4)   Perbuatan yang lebih banyak menimbulkan kerusakan, tetapi belum mencapai tujuan kuat timbulnya kerusakan itu, seperti jual-beli yang menjadi sarana bagi riba, ini diharamkan. Mengenai bagian keempat initerjadi perbedaan pendapat dikalangan para ulama, apakah ditarjihkan yang haram atau yang halal. Imam Malik dan Imam Ahmad menetapkan haram.

  1. Pengelompokan Saddu Dzari’ah
Dzari’ah dapat dikelompokkan dengan melihat beberapa segi:
1)      Dari segi akibat (dampak) yang ditimbulkannya, Ibnu Qayyim membagi dzari’ah menjadi 4 yaitu:
–          Dzari’ah yang pada dasarnya membawa kepada kerusakan.

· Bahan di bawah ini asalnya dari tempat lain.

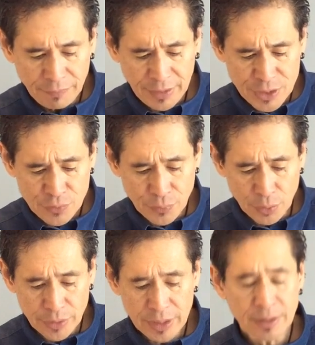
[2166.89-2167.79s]
Phase
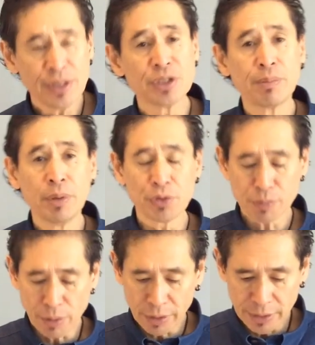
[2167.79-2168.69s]
4 then is the
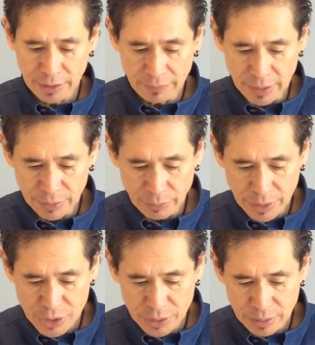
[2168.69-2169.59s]
post-marketing
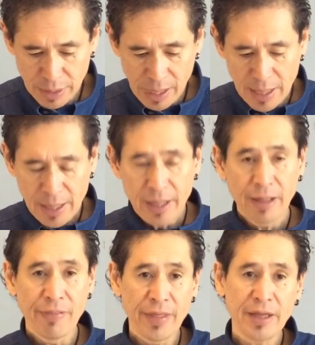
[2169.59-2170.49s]
evaluation,
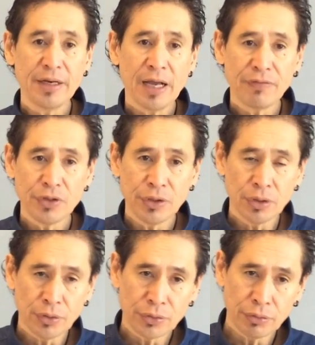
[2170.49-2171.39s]
and then after you
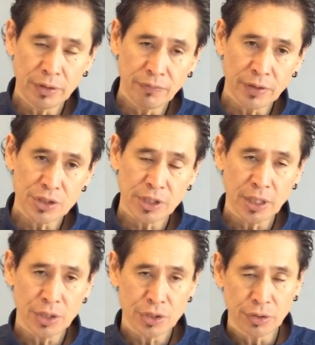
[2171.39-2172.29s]
go through the
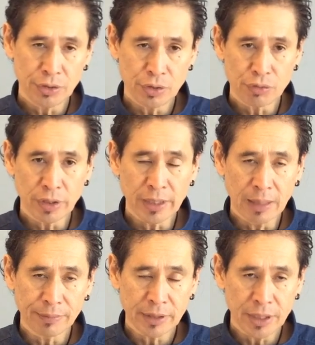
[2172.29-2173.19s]
investigation on new drug
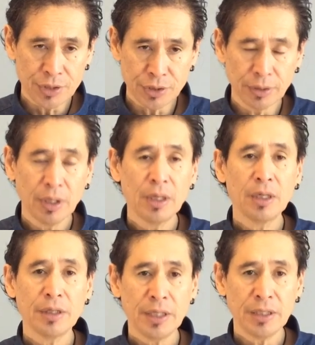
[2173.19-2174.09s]
application,
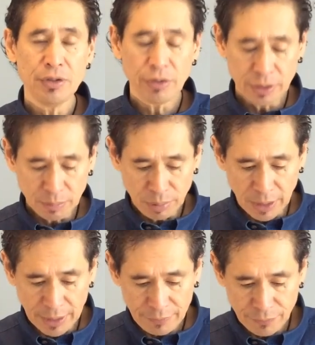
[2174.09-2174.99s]
then you can
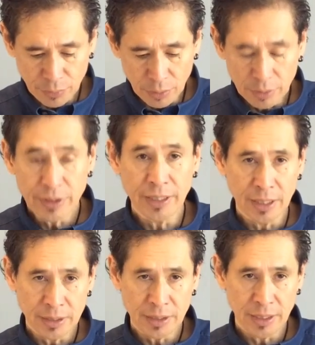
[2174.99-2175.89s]
apply for the
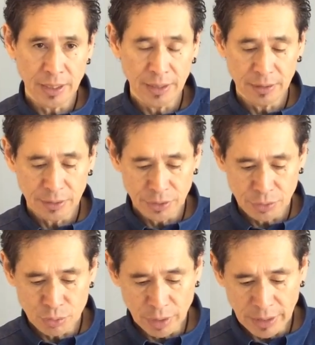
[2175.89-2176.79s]
NDA, the
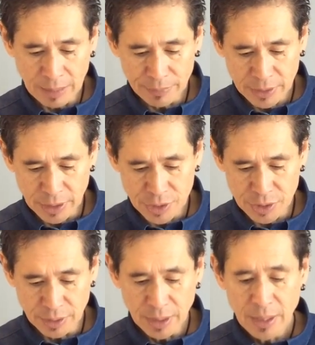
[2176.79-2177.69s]
new drug
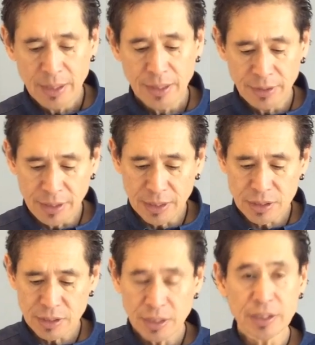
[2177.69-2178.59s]
application. And
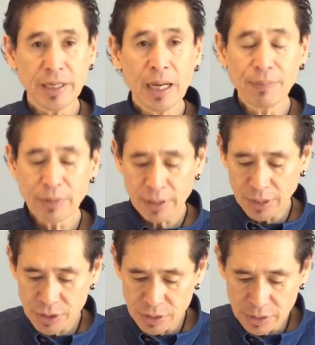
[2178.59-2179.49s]
this is the
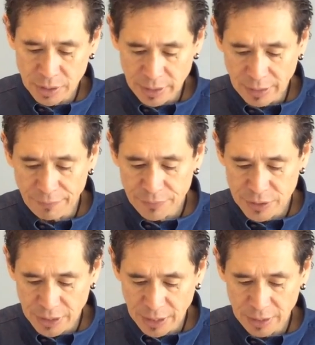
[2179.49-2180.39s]
application to the
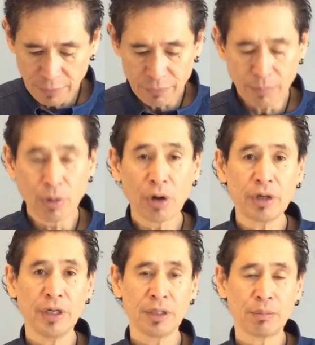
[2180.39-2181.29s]
FDA for
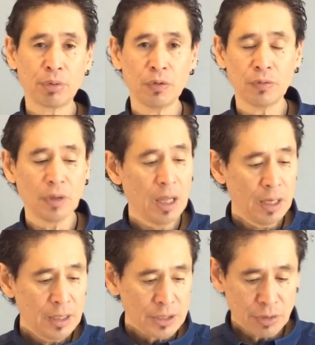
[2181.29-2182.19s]
marketing approval.
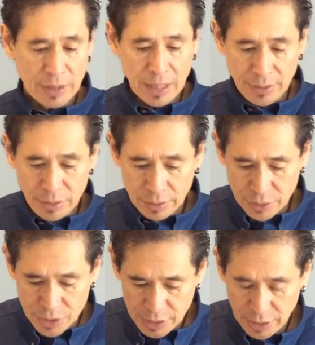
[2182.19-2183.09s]
So now you
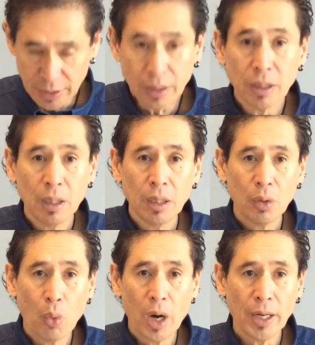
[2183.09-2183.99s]
can see
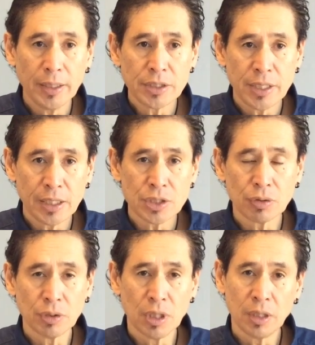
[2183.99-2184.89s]
why it takes
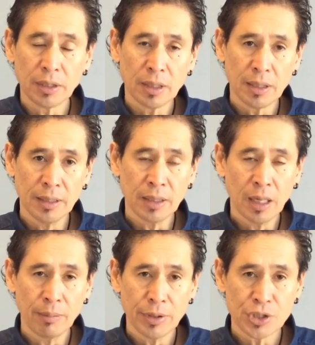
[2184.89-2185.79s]
so long and
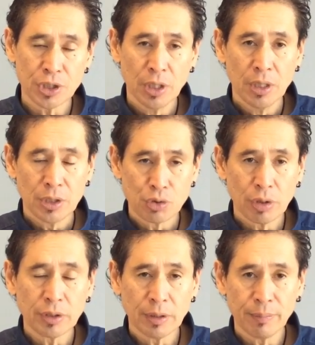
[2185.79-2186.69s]
how much
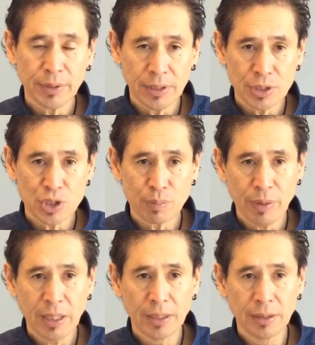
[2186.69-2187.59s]
drug companies
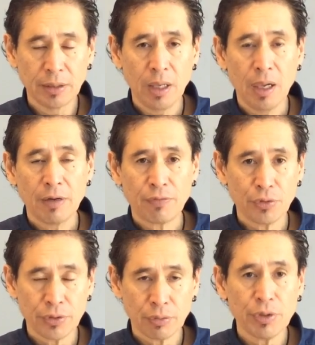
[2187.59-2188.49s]
spend
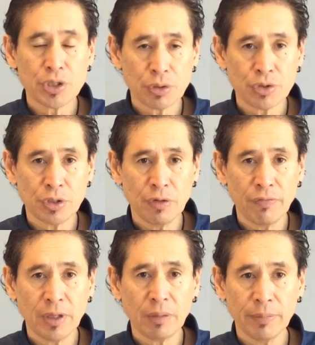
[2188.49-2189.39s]
for their research and
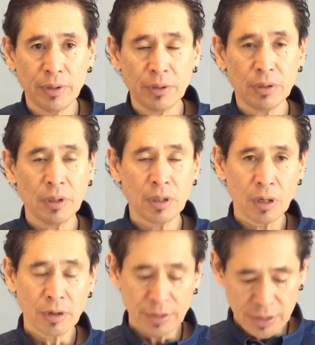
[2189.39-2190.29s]
development,
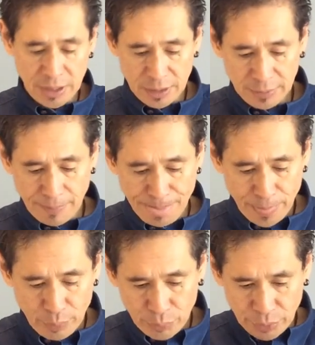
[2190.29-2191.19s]
R&D,
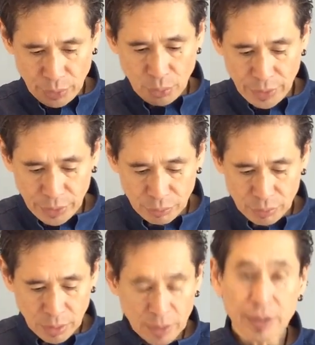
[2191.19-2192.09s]
when they're going
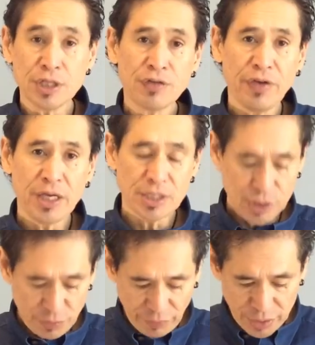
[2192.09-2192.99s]
through all these
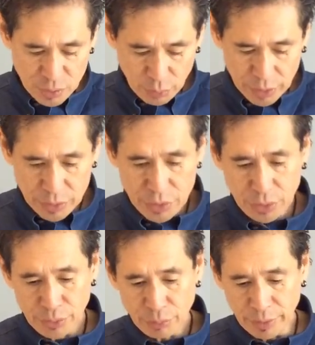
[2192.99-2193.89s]
phases, phase 1,
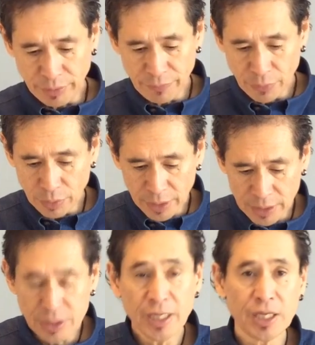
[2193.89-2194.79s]
2, 3, and 4.
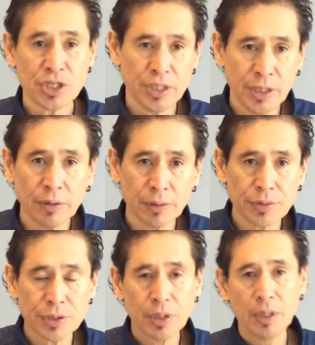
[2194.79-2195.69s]
It takes
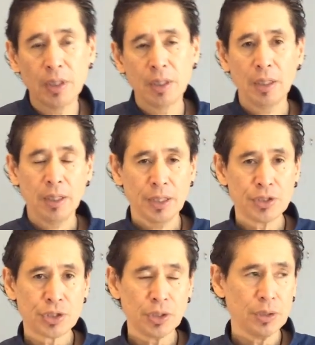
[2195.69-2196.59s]
years.
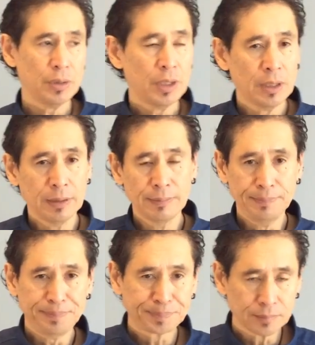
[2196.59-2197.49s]
And
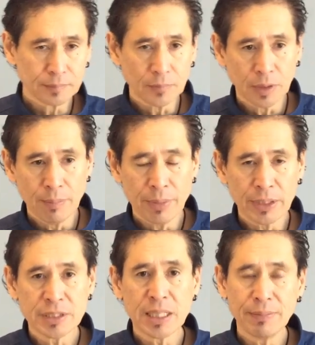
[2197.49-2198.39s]
so by
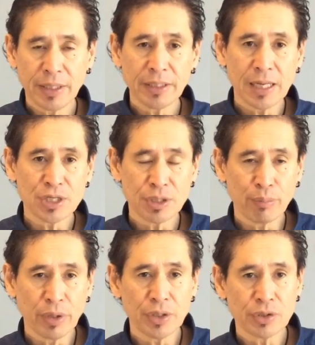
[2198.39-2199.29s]
the time they can
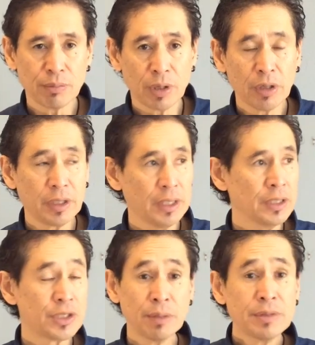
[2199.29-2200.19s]
actually bring it to market,
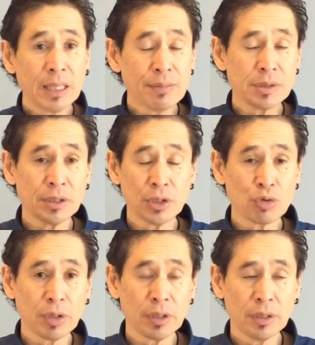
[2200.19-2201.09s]
and sometimes that the
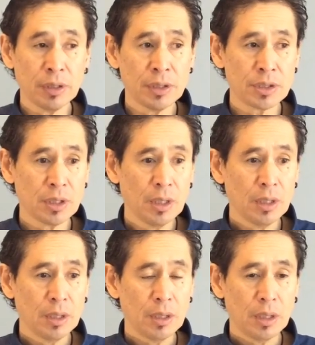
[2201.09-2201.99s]
drug is,
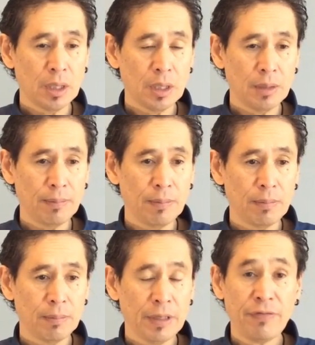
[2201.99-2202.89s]

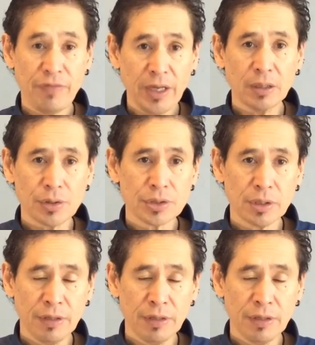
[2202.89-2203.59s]
it fails.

Contohnya, minuman yang memabukkan akan merusak akal dan perbuatan zina akan merusak keturunan.
–          Dzari’ah yang ditentukan untuk sesuatu yang mubah (boleh), namun ditujukan untuk pebuatan buruk yang merusak baik yang disengaja seperti nikah muhallil, atau tidak disengaja seperti mencaci sesembahan agama lain.
–          Dzari’ah yang semula ditentukan mubah, tidak ditujukan untuk kerusakan, namun biasanya sampai juga kepada kerusakan dan kerusakan itu lebih besar daripada kebaikannya. Seperti berhiasnya seorang istri yang baru ditinggal mati oleh suaminya, sedangkan dia dalam masa iddah.
–          Dzari’ah yang semula ditentukan mubah, namun terkadang membawa kepada kerusakan tetapi kerusakannya lebih kecil daripada kebaikannya. Contoh dalam hal ini adalah melihat wajah perempuan saat dipinang.
2)      Dari segi tingkat kerusakan yang ditimbulkannya, Abu Ishak al-Syatibi membagi dzari’ah menjadi 4 macam:
–          Dzari’ah yang membawa kerusakan secara pasti. Umpamanya menggali lobang ditanah sendiri yang lokasinya didekat pintu rumah orang lain diwaktu gelap.
–          Dzari’ah yang kemungkinan besar mengakibatkan kerusakan. Umpamanya menjual anggur kepada pabrik minuman dan menjual pisau tajam kepada penjahat yang sedang mencari musuhnya.
–          Perbuatan yang boleh dilakukan karena jarang mengandung kemafsadatan.
–          Perbuatan yang pada dasarnya mubah karena mengandung kemaslahatan, tetapi dilihat dari pelaksanaannya ada kemungkinan membawa kepada sesuatu yang dilarang. Misalnya semacam jual-beli yang dilakukan untuk mengelak dari riba, umpama si A menjual arloji kepada si B dengan harga rp 1.000.000 dengan hutang, dan ketika itu arloji tersebut dibeli lagi oleh si A dengan harga rp 800.000 tunai, si B mengantongi uang p 800.000 tetapi nanti pada waktu yang sudah ditentukan si B harus membayar rp 1000.000 pada si A.  Jual beli seperti ini dikenal dengan bai’ al-ainah atau bai’ul ajal.
  1. Contoh Saddu Al-Dzari’ah

Melarang perbuatan/permainan judi tanpa uang. Melarang orang minum seteguk minuman keras, padahal seteguk itu tidak memabukkan. Melihat aurat perempuan itu dilarang, untuk menyumbat jalan terjadinya perzinaan. Larangan semacam ini untuk menutup jalan agar jangan sampai muncul/bertambahnya penjudi, pemabuk, dan pezina.